Q: そうした日本の起業教育、さらには社会のあり方に関わる問題をどのように変えていけばいいのでしょう。

九州大学も日本の政府も問題のありかをよくわかっており、様々なプログラムを進めています。私の方からは、これまでの経験と観察を踏まえて、ここ2−3年、九州大学に対して以下の三つの提案をしてきました。第一に、学生に対するメンタリングのプログラムをつくること。私の同級生たちをみていると、退職した後も大変元気で、自分の持つ知識や経験を若い世代に活かしてもらいたいという思いを抱いています。第二に、大学の部活動の経営を一種の経営トレーニングの場として利用すること。会社の役員会に相当する組織を設け、ここが各部に対して新入生の勧誘、対戦相手の分析、組織の運営、予算の管理、継承といった知識をトレーニングするような仕組みをつくる。運営方法は、部活のOBが現部員に教えるというふうにします。こういう仕組みを通じて、学生たちに企業経営のあり方を擬似体験してもらうのはどうかと考えています。第三に大学と卒業生のアライアンスの強化です。この強い関係が学生のインターンシップや就活動の助けにもなります。在学時代の後輩というだけでなく、一生のメンターになることも可能です。そして、強い絆ができると、母校への寄付やボランティアの講義を通じた貢献にもつながるかもしれません。私は2010年にシネックスの経営の第一線を退いたあと、 MITの大学運営にボードメンバーとして関与する機会が増えましたが、そのなかで感じたのがアメリカの大学と卒業生のつながりの深さでした。スタンフォードでは400人ほどのスタッフが同窓会関係の仕事に携わっています。これに対して日本では東大や慶応大学でも数十名の規模ではないでしょうか。

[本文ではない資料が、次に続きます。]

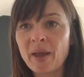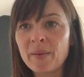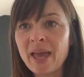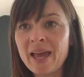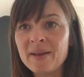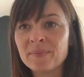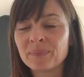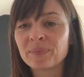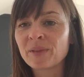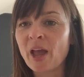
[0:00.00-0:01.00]
Okay?
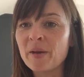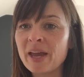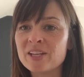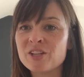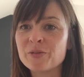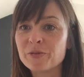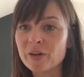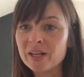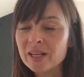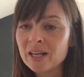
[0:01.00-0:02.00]
Okay,
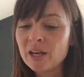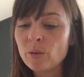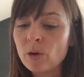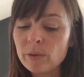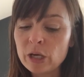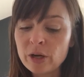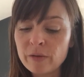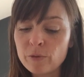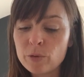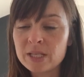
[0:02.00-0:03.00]
children. We'll be looking
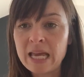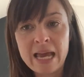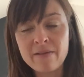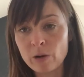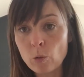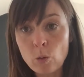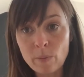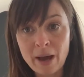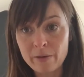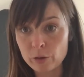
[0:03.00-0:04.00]
forward to hearing all
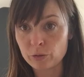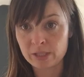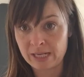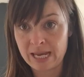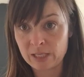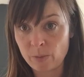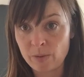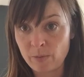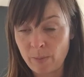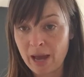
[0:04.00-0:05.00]
about your sticks
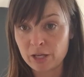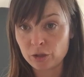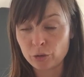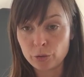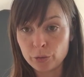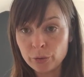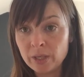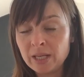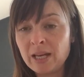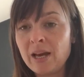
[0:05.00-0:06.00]
when we're back at school
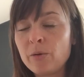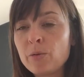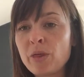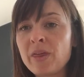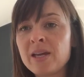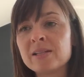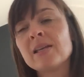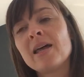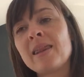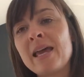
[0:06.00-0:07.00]
and all the things
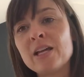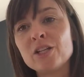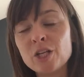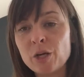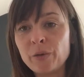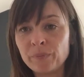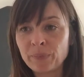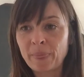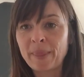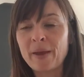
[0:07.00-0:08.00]
that they can do.
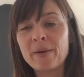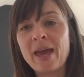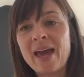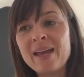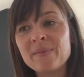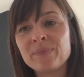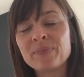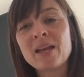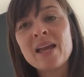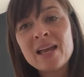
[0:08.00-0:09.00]
Okay?
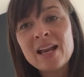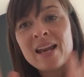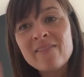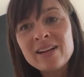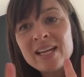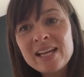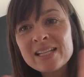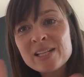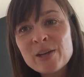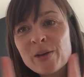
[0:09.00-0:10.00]
Lovely
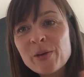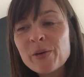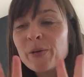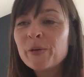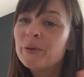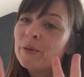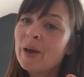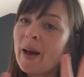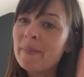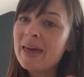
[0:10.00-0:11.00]
to
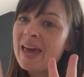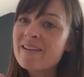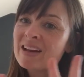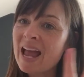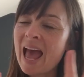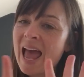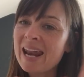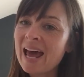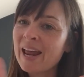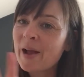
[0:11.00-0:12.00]
come here again,
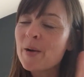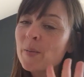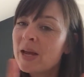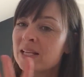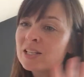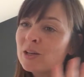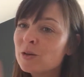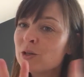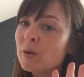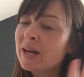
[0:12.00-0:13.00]
and I can't wait to
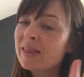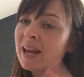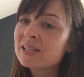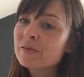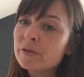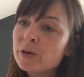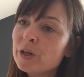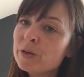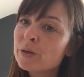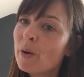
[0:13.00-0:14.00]
do another lesson for
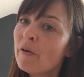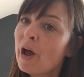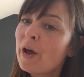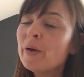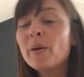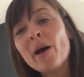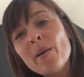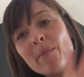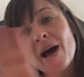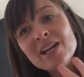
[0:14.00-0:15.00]
you tomorrow.
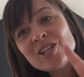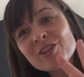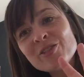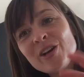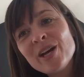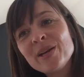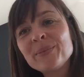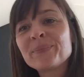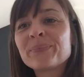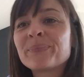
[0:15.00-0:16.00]
Bye, children.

最後に、定年した人たちのもつ経験はこれからの日本にとっては非常に大きな資産でしょうね。その力をどう活用するかが日本社会の課題でしょう。また、日本政府が起業のエコシステムづくりのため、資金やインフラ面での投資をしなければスタートアップの成長は難しいままだろうと思います。Exitできるシステムがないと、投資家はなかなか動けないものです。この点、シンガポールや台湾は政府が積極的に動いています。そして、言うまでもなく、日本がグローバル化するうえでは、英語教育の改善も日本の重要な課題です。台湾や韓国に比べても日本人の英語力は劣っており、英語教育の改革が大きな課題ですね。

Q これまで7回にわたり、お話をうかがってきました。台湾から日本を経てアメリカへと渡ったファンさんの歩みは、第二次大戦後の東アジアとアメリカの関係を強く反映しているように感じます。

振り返ると、台湾で15年、日本で10年、そしてアメリカで約50年近くを過ごしてきました。私は常に新しい環境に向き合い続けてきたので、危機感と適応力は一般の人に比べて強いでしょうね。これは、私が率いたシネックスの急速な成長にも影響しただろうと思います。一方、第一線を退いてからのここ数年は、友人が世界のあちこちに分散しており、分野も様々で、環境や価値観もそれぞれに違うことを寂しく思うこともあります。

そして、最も残念に思ってきたことは、シネックスを創業してからはビジネスを常に最優先することとなり、家族と一緒に過ごす時間が十分にとれなかったことです。コミュニケーションがなかなか思い通りにいかず、家族には済まないと思っていますが、皆がそれぞれ自分の人生を幸せに生きていけることを心から願っています。

ファンさんのお話は、起業家の個人史であると同時にIT産業の同時代史、アジアとアメリカの関わりの物語でもあると思いました。長い時間にわたり貴重なお話をいただき、誠にありがとうございました。

本稿の内容及び意見は執筆者個人に属し、日本貿易振興機構あるいはアジア経済研究所の公式意見を示すものではありません。